Approximately 50 % of hemodynamically stable patients with ST-segment elevation myocardial infarction (STEMI) and up to 80 % of patients with infarction-related cardiogenic shock have multivessel coronary artery disease. The optimal revascularization strategy in these patients has still not been defined. Following successful percutaneous coronary intervention (PCI) of the culprit lesion, immediate PCI of all additional lesions or staged PCI, after invasive or non-invasive proof of ischemia or conservative therapy can be considered.
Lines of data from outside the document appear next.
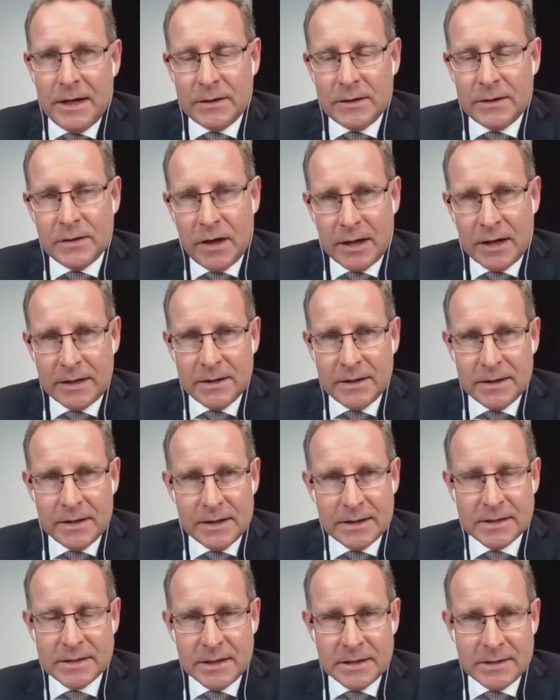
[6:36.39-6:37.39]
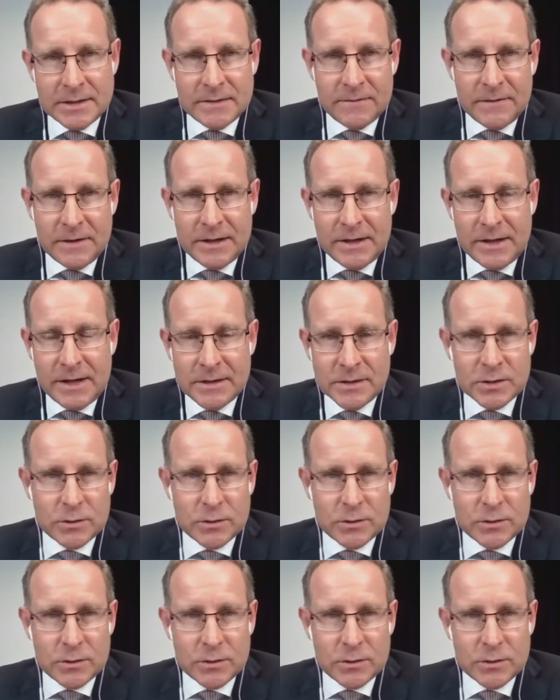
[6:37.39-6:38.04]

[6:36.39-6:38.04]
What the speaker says: tighten excessively and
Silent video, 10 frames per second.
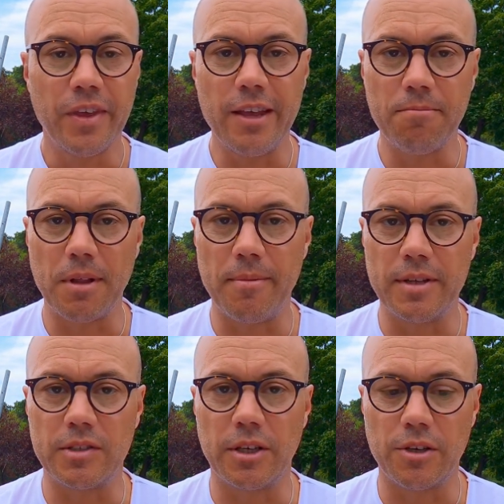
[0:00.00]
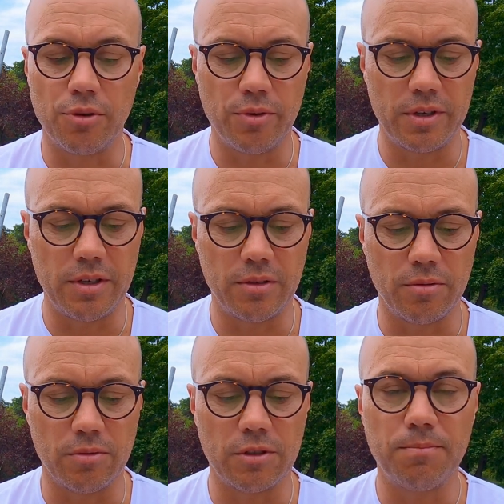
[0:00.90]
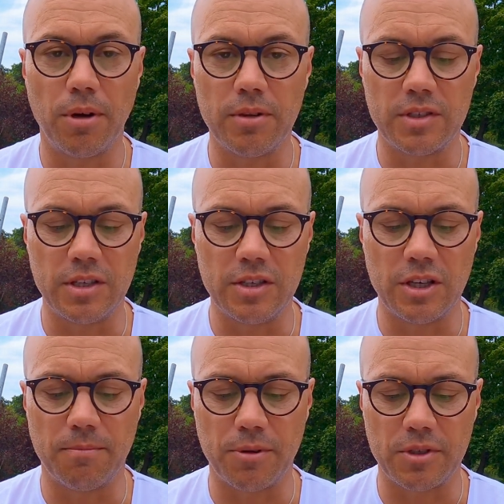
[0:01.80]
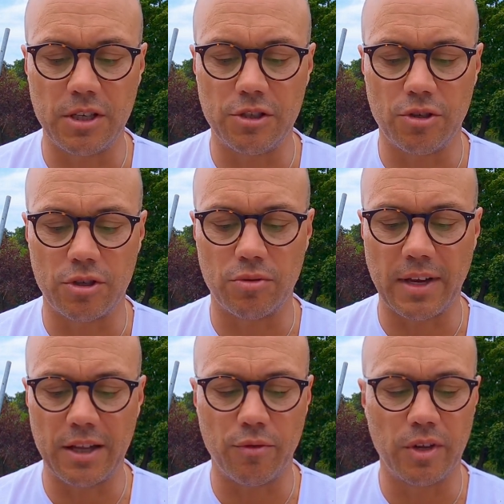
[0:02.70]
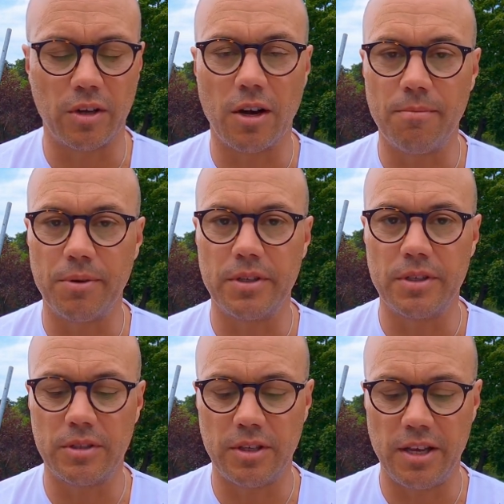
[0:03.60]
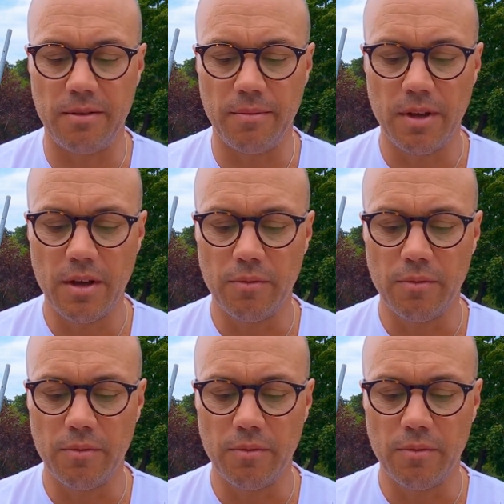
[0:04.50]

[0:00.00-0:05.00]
Implement security tools, policies, and procedures together with the company's team.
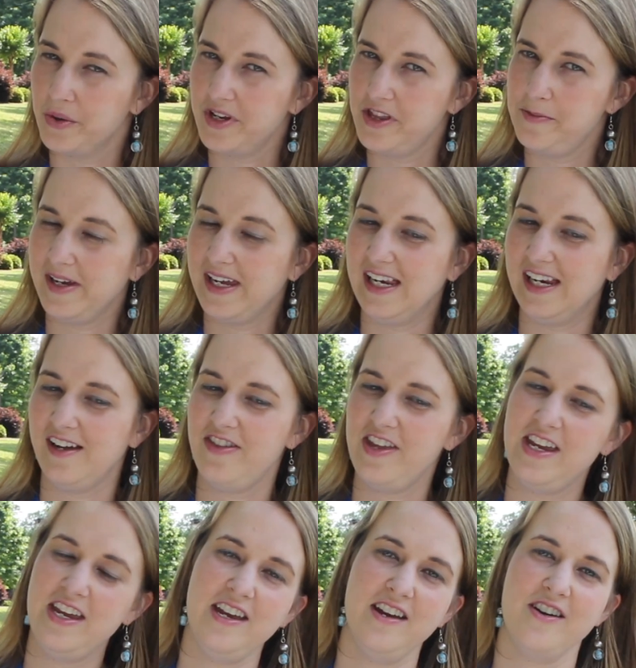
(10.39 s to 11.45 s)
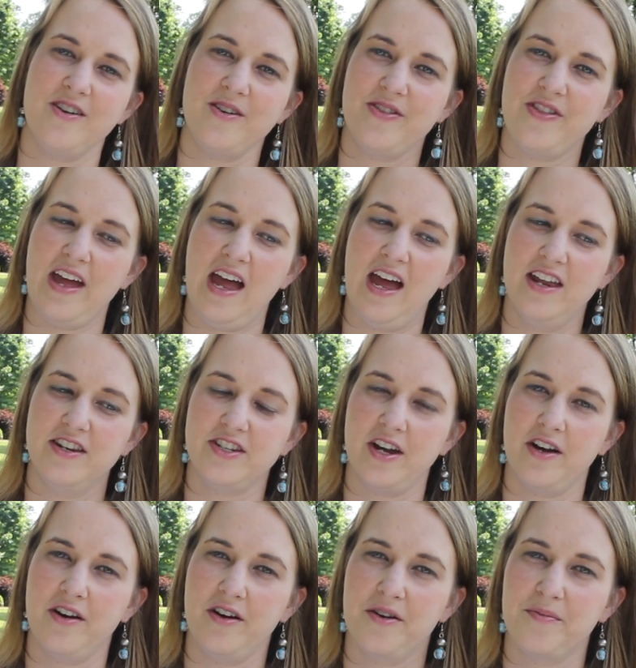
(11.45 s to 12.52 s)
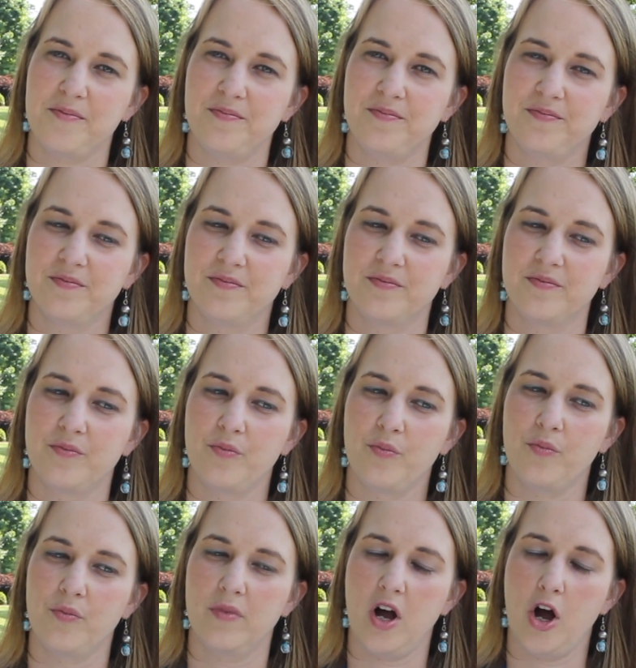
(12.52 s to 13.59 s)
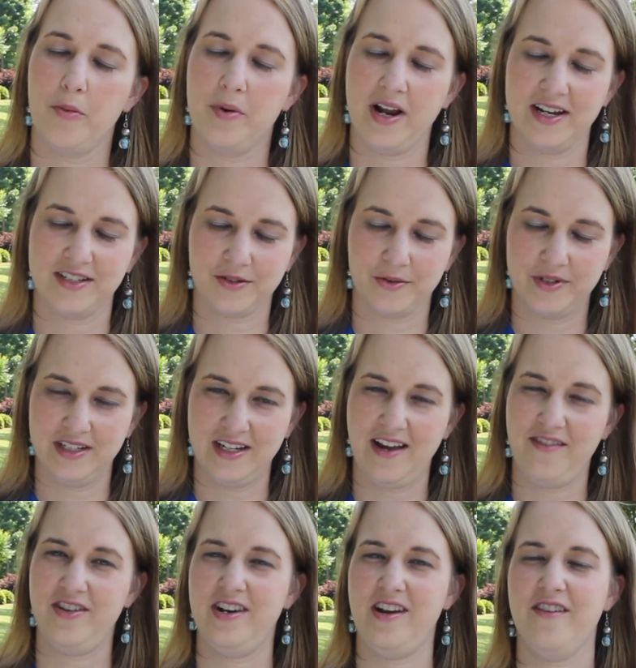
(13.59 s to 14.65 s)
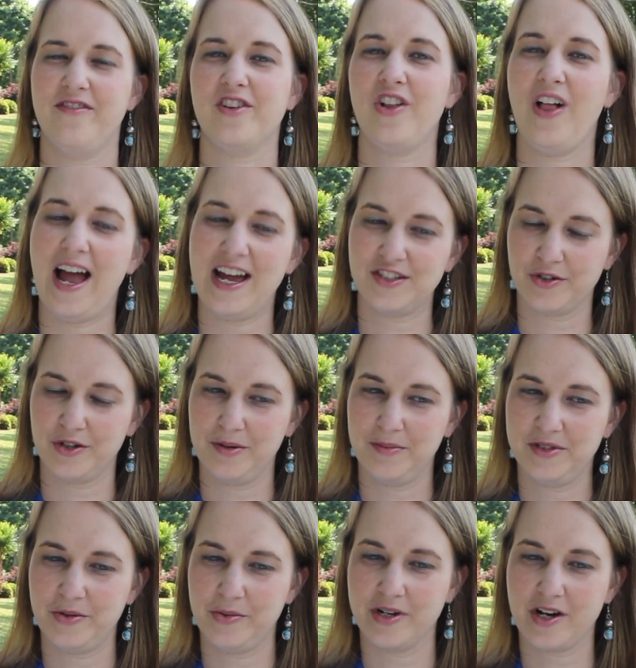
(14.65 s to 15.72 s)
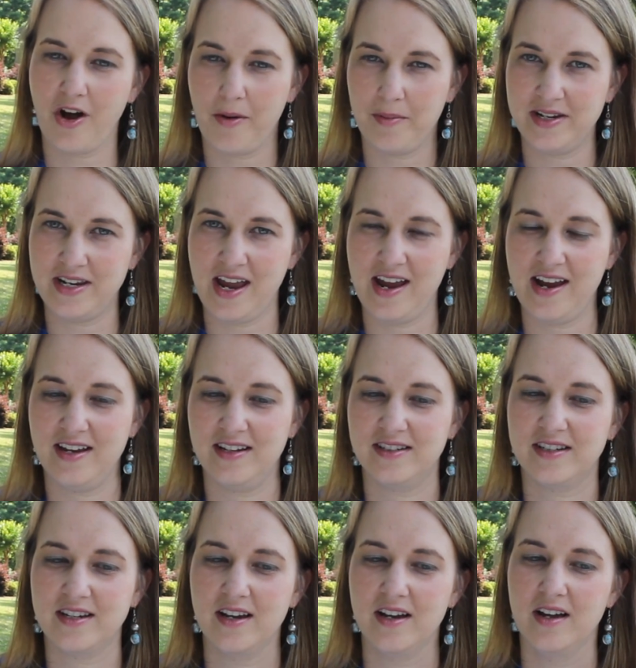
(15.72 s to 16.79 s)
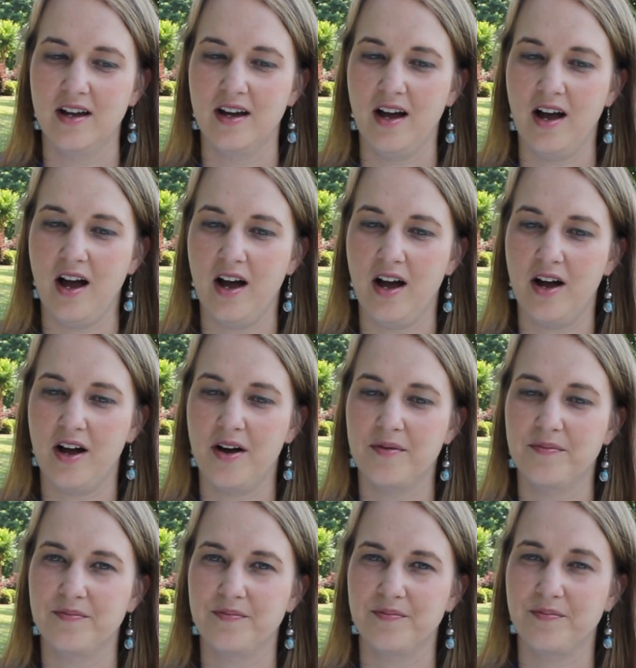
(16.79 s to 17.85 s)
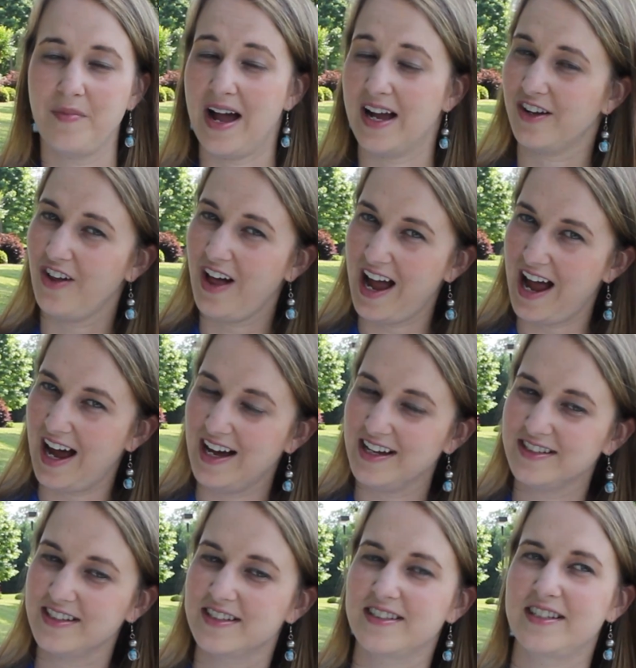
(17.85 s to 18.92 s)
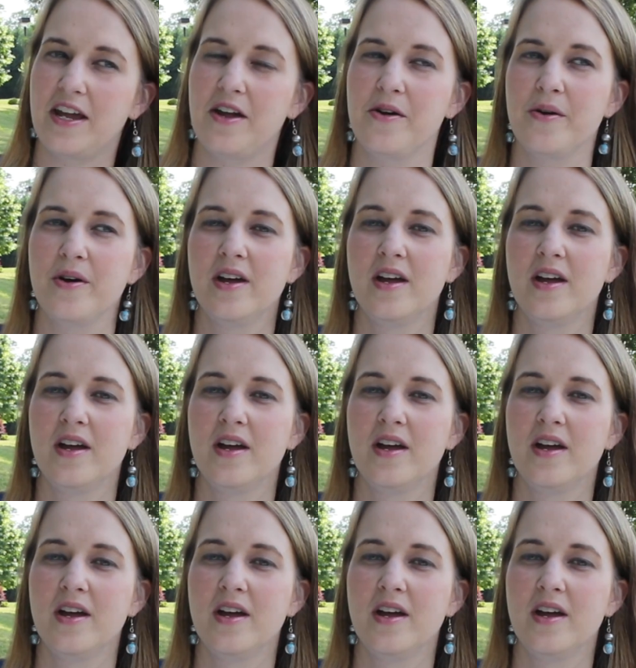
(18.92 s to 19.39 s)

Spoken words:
at the beginning of the year that Auburn High School didn't have enough classrooms to accommodate my class, so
Randomized studies have demonstrated a clinical benefit of immediate or staged multivessel PCI compared to a conservative approach. So far there are no randomized studies available comparing immediate versus staged PCI. The data regarding the optimal strategy in patients with cardiogenic shock show low concordance. The currently running CULPRIT shock study will help to define the optimal strategy in shock patients. This manuscript summarizes the current knowledge and data and provides recommendations for the clinical practice.

摘要

约50%血流动力学稳定的ST段抬高型心肌梗死(STEMI)患者以及高达80%的梗死相关心源性休克患者患有多支冠状动脉疾病。这些患者的最佳血运重建策略仍未明确。在对罪犯病变成功进行经皮冠状动脉介入治疗(PCI)后,可考虑对所有其他病变立即进行PCI或在有创或无创证实缺血或进行保守治疗后进行分期PCI。随机研究表明,与保守治疗相比,立即或分期进行多支血管PCI具有临床益处。到目前为止,尚无比较立即PCI与分期PCI的随机研究。关于心源性休克患者最佳策略的数据一致性较低。目前正在进行的CULPRIT休克研究将有助于确定休克患者的最佳策略。本文总结了当前的知识和数据,并为临床实践提供建议。